In BRAT we score vegetation for its suitability as a dam building material. So, by that logic, 0 for Open Water makes some sense. However, LANDFIRE classifies some riparian corridors as open water which tends to include both active stream channels as well as areas immediately adjacent which including riparian, wetlands and beaver dam complexes. In the initial Utah run when these pixels were classified as a 0 it resulted in an underestimate of capacity (this was based on field validation). Therefore, for the final Utah run we reclassified open water pixels to more accurately represent the riparian/wetland vegetation that likely exists in these locations. In the north, open water was classified as a 3 and in the south, open water was classified as a 2. The logic being that the majority of the southern regions have a riparian corridor that is dominated by invasive riparian (preference value 2) and that in the north it is likely that what is categorized as open water is actually native riparian/wetland vegetation (with an average preference value 3).

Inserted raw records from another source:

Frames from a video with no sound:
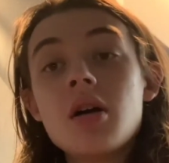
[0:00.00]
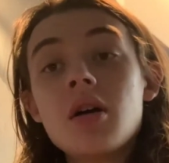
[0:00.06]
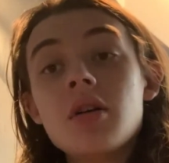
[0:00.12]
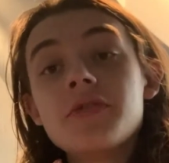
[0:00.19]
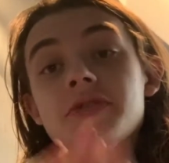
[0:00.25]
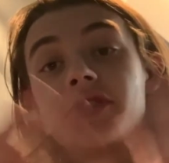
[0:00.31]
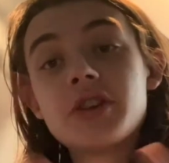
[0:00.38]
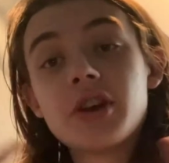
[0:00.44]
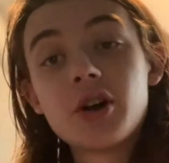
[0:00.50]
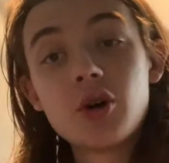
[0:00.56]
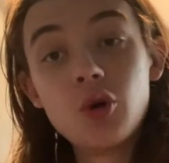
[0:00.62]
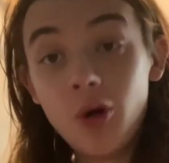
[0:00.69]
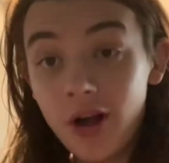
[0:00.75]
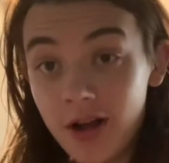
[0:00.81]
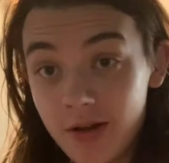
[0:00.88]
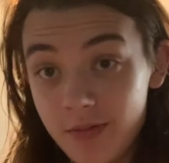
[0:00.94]
So,
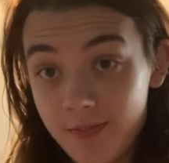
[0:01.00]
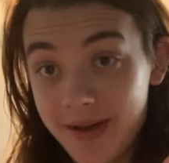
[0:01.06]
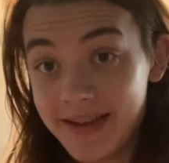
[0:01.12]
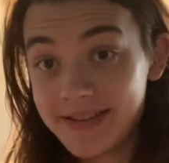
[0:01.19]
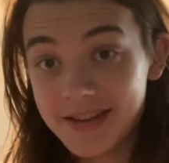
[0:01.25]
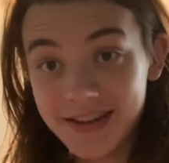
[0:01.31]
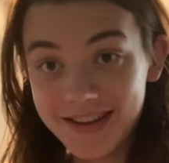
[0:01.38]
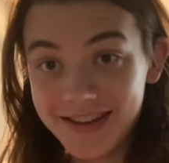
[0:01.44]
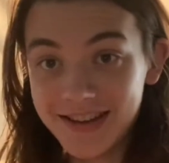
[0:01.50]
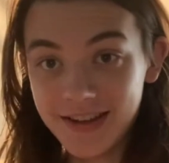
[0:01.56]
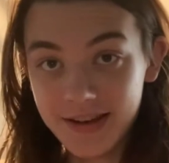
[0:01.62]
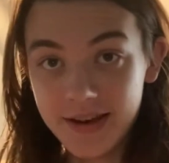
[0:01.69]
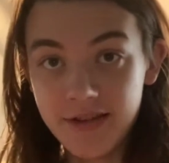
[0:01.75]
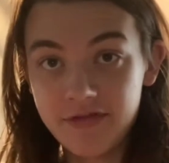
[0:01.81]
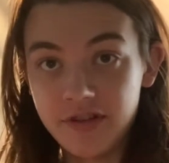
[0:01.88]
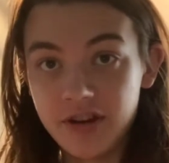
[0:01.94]
basic
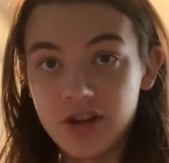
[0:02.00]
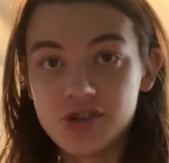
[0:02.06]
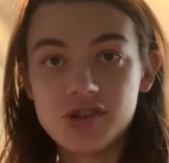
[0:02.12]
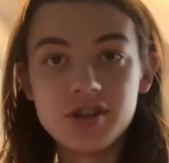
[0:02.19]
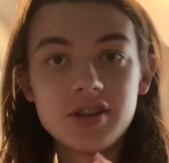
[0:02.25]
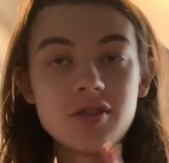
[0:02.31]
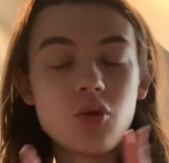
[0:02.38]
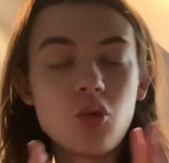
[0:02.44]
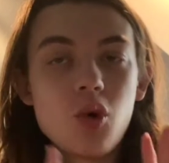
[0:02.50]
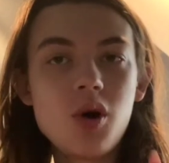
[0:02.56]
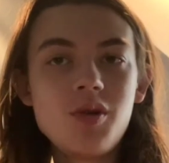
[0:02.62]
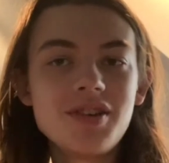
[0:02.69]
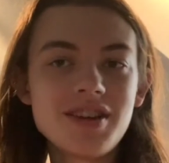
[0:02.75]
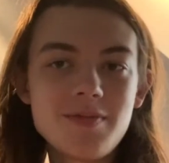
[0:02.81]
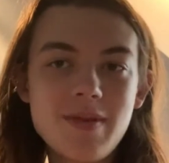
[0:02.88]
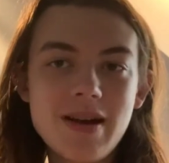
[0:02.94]
definition, while
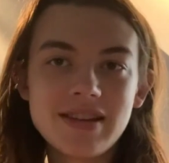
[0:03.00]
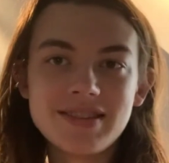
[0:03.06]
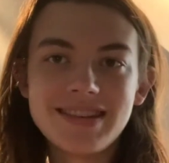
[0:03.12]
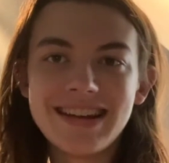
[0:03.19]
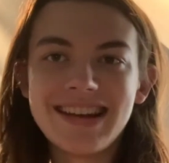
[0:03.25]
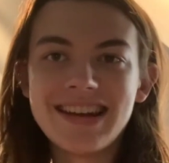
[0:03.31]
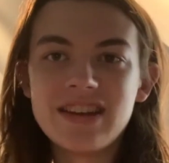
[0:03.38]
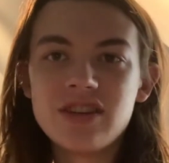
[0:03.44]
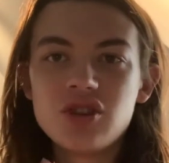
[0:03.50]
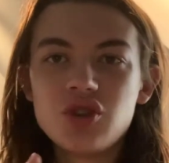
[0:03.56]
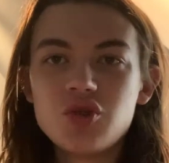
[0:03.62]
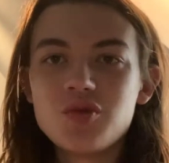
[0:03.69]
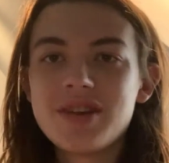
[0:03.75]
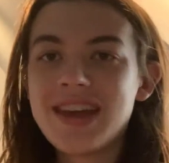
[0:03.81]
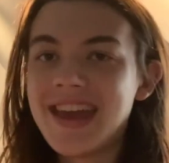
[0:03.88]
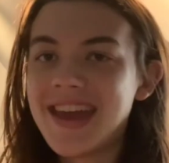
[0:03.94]
incapacitated, you
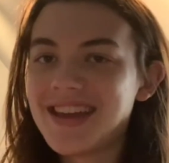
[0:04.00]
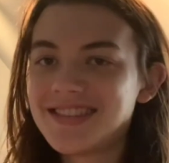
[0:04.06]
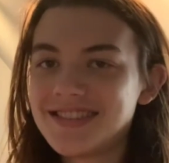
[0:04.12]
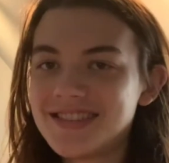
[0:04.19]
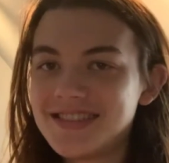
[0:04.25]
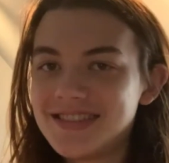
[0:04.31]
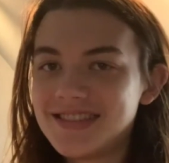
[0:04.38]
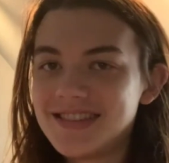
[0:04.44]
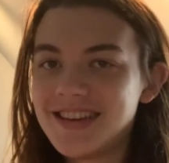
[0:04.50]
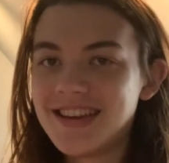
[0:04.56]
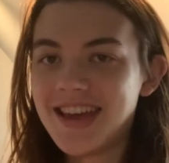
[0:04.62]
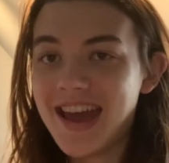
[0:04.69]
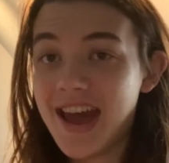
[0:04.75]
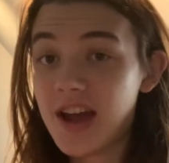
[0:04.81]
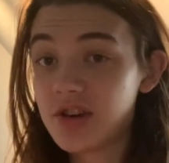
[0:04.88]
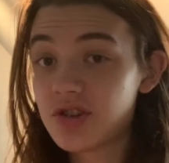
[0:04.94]
can't take
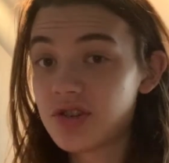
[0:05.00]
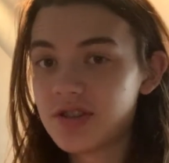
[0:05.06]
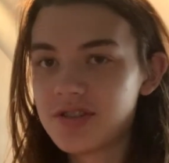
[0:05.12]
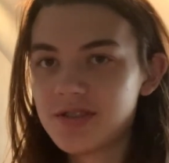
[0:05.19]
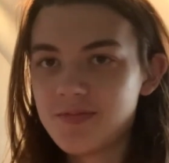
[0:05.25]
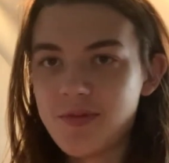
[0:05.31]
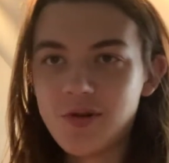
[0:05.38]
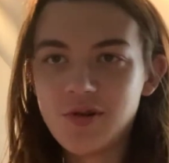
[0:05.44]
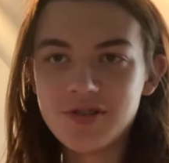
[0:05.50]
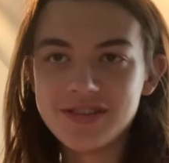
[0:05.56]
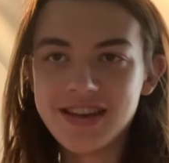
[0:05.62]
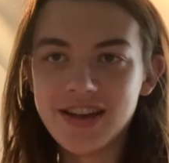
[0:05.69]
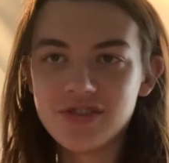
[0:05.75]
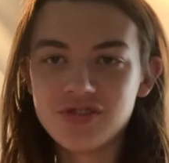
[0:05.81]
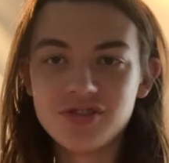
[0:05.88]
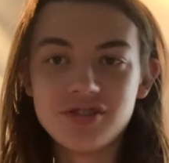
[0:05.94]
actions, bonus
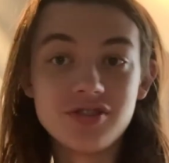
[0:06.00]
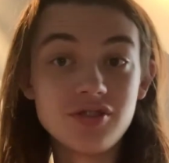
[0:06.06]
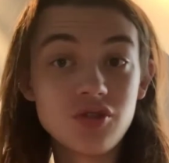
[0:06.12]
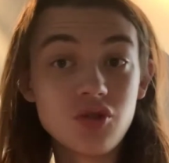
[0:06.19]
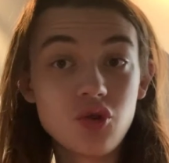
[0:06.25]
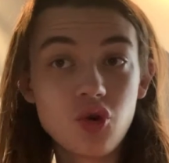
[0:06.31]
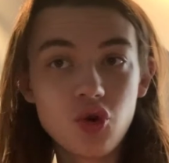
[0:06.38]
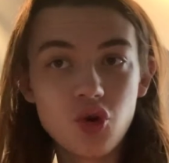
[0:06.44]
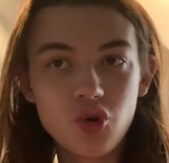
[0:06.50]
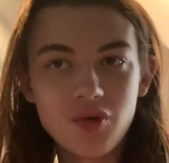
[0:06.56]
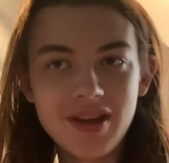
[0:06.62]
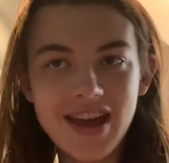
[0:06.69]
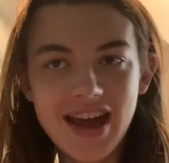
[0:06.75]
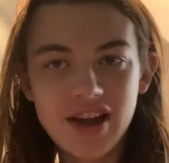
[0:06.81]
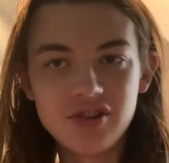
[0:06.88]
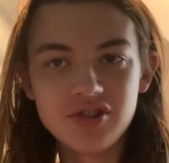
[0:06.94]
actions, or
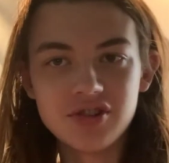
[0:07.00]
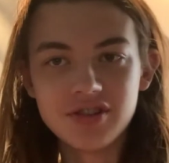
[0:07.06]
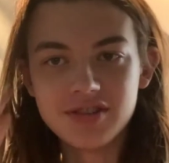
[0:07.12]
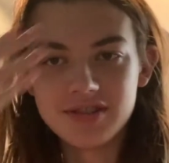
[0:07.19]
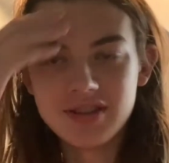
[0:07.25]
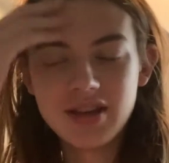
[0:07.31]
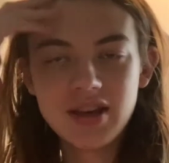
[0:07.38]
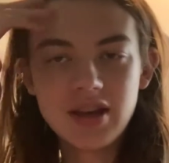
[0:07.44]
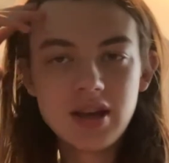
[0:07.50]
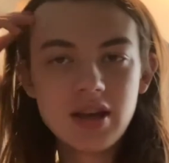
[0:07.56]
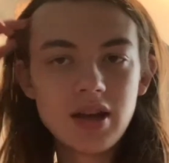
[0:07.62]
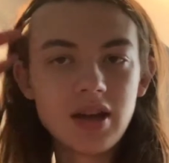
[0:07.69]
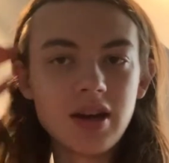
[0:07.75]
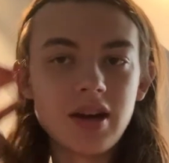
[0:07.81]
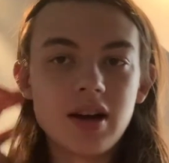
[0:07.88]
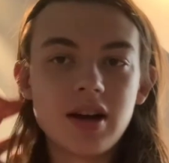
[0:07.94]
reactions.
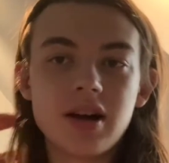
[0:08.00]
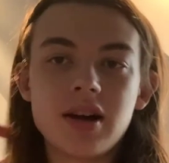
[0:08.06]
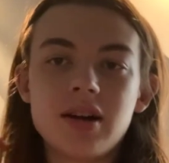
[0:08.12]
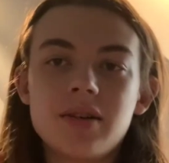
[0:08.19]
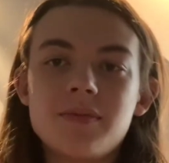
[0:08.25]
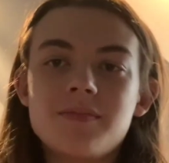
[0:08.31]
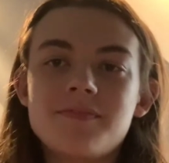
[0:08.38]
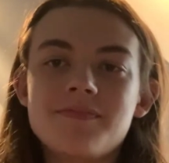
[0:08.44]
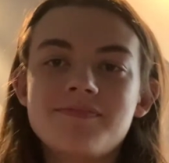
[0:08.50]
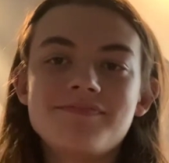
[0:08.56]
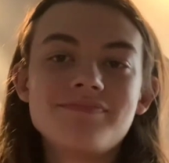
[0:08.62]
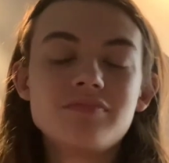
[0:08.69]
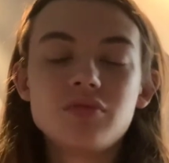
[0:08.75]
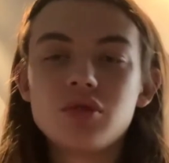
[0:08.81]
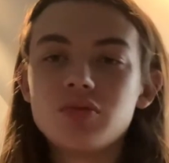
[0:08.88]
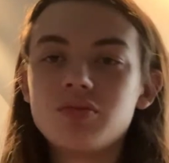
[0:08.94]

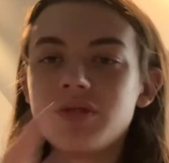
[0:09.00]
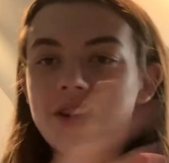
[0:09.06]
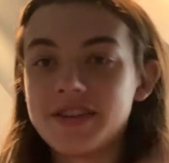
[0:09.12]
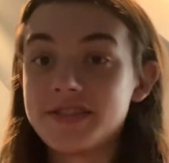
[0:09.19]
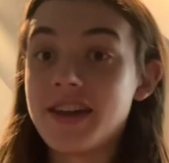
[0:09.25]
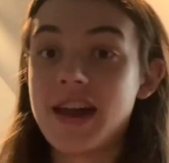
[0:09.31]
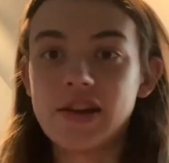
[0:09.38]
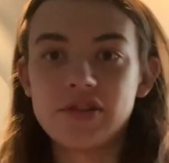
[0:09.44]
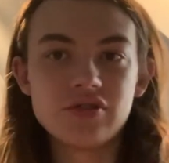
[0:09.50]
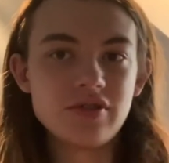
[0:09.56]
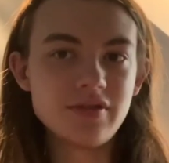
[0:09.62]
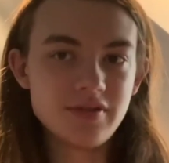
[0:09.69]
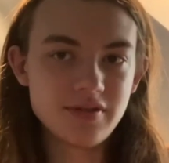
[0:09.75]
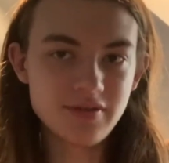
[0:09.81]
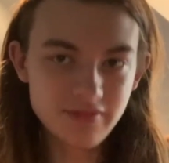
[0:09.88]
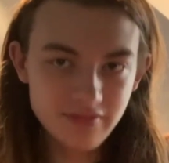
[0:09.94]
Well, when I say
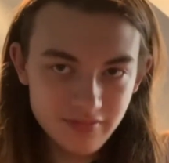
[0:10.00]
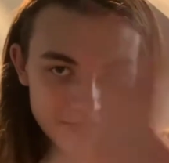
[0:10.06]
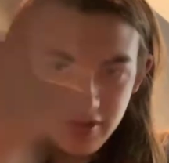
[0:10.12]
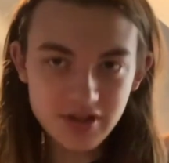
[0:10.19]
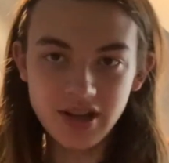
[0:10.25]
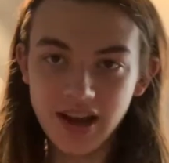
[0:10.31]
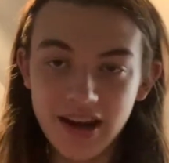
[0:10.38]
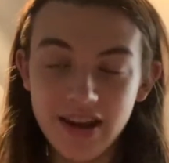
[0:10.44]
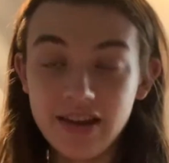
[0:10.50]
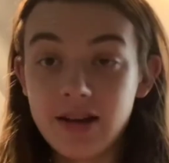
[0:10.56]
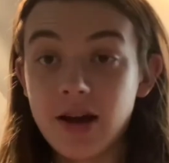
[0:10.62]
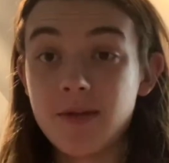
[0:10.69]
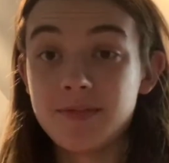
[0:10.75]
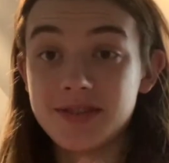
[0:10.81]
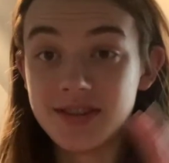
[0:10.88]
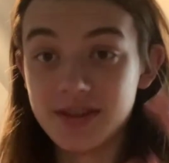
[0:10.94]
actions, it just kind of
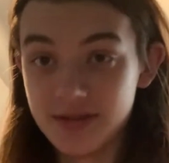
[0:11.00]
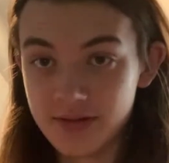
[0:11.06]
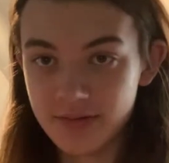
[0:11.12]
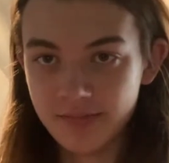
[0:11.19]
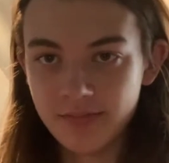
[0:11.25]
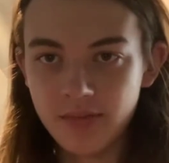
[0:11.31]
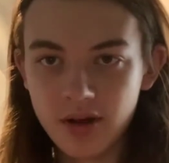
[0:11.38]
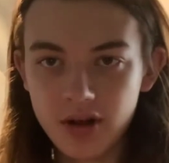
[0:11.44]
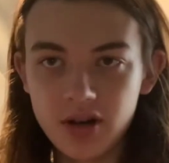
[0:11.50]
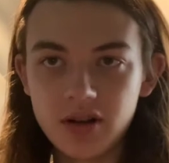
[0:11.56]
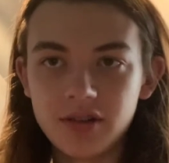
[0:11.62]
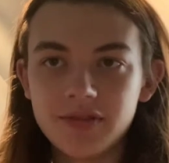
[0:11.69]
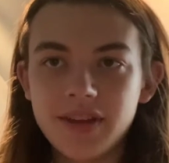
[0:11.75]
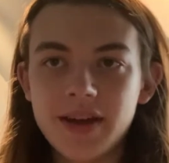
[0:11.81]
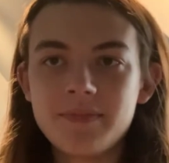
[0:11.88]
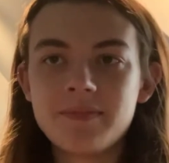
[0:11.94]
encompasses all of
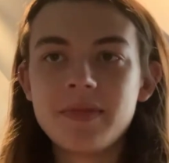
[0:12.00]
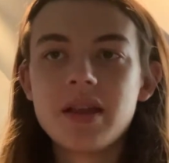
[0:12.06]
that.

I could not find an email or a Github ticket that justified why we decided to code Open Water as a 4 but my instincts tell me if we drop it down to a 1 we will underestimate capacity in beaver dam complexes dominated by pixels coded as open water that include inundated wetland/riparian vegetation and beaver dams.

Based on prior experience I think Open Water should be scored as either a 3 or 4. Not as a 0, 1 or 2.

philipbaileynar commented 2 years ago

FYI sqlBRAT supports @wally-mac comment regarding spatially variable suitability. Should you wish you can provide a "vegetation suitability override" for open water on a HUC by HUC basis. This would replicate the north/south approach that USU took in Utah.

wally-mac commented 2 years ago

@joewheaton and @philipbaileynar another idea regarding how to improve the way we "score" the Open Water category would be to use the NHD polygons that delineate large rivers as an "analysis mask" where within the polygon the open water class would be scored as a 0 or 1 whereas outside of large river polygon the open water class would be scored as a 3 or 4.